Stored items
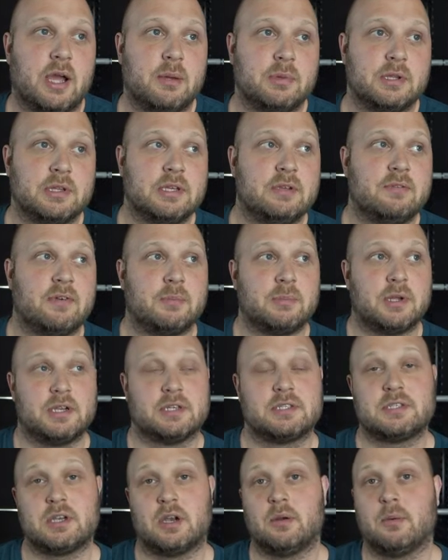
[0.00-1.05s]
I believe I'm going to
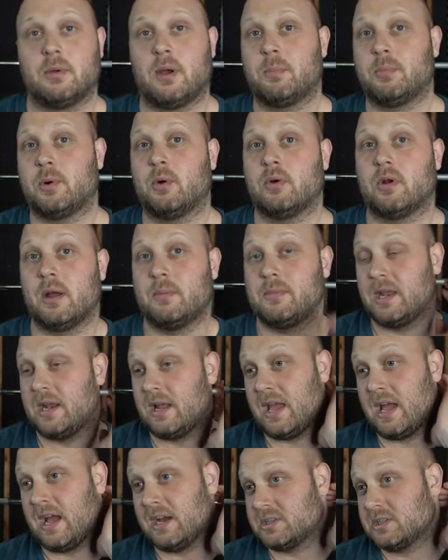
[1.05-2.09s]
start a program that
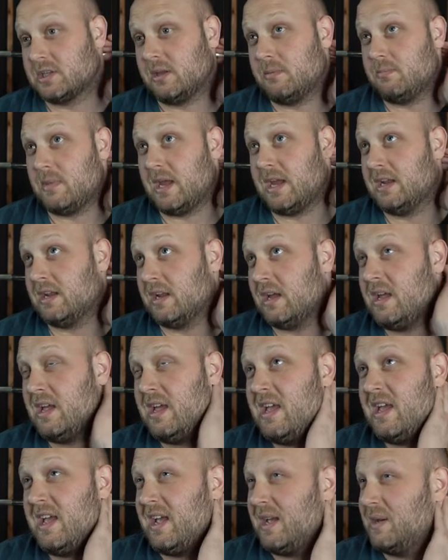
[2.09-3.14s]
I actually made.
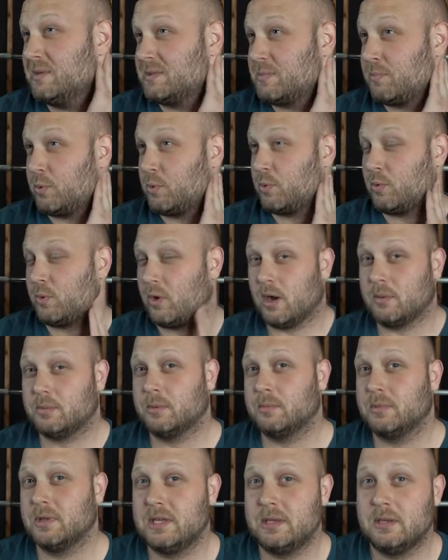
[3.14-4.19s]
It was
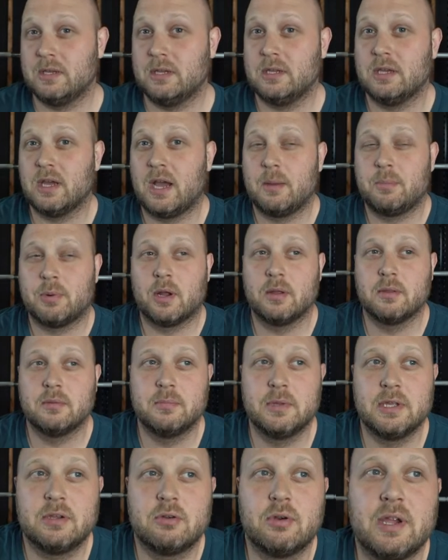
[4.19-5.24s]
I
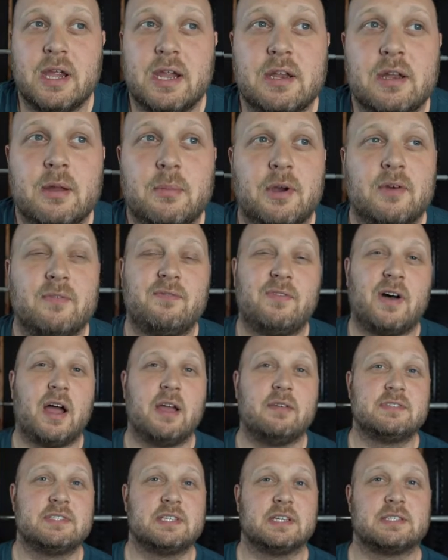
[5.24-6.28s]
probably created about
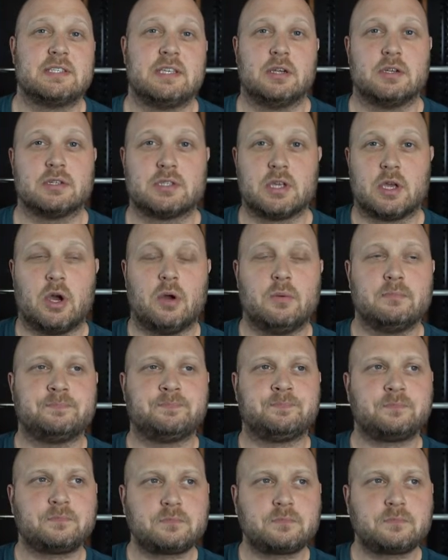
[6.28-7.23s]
5-6 years ago.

WHAT YOU WILL DO
Set down exactly, with no additions, each line from the line that includes "[1.05-2.09s]" to the final line of the entries above; leave pictures out.

EXERCISE RESULT
[1.05-2.09s]
start a program that
[2.09-3.14s]
I actually made.
[3.14-4.19s]
It was
[4.19-5.24s]
I
[5.24-6.28s]
probably created about
[6.28-7.23s]
5-6 years ago.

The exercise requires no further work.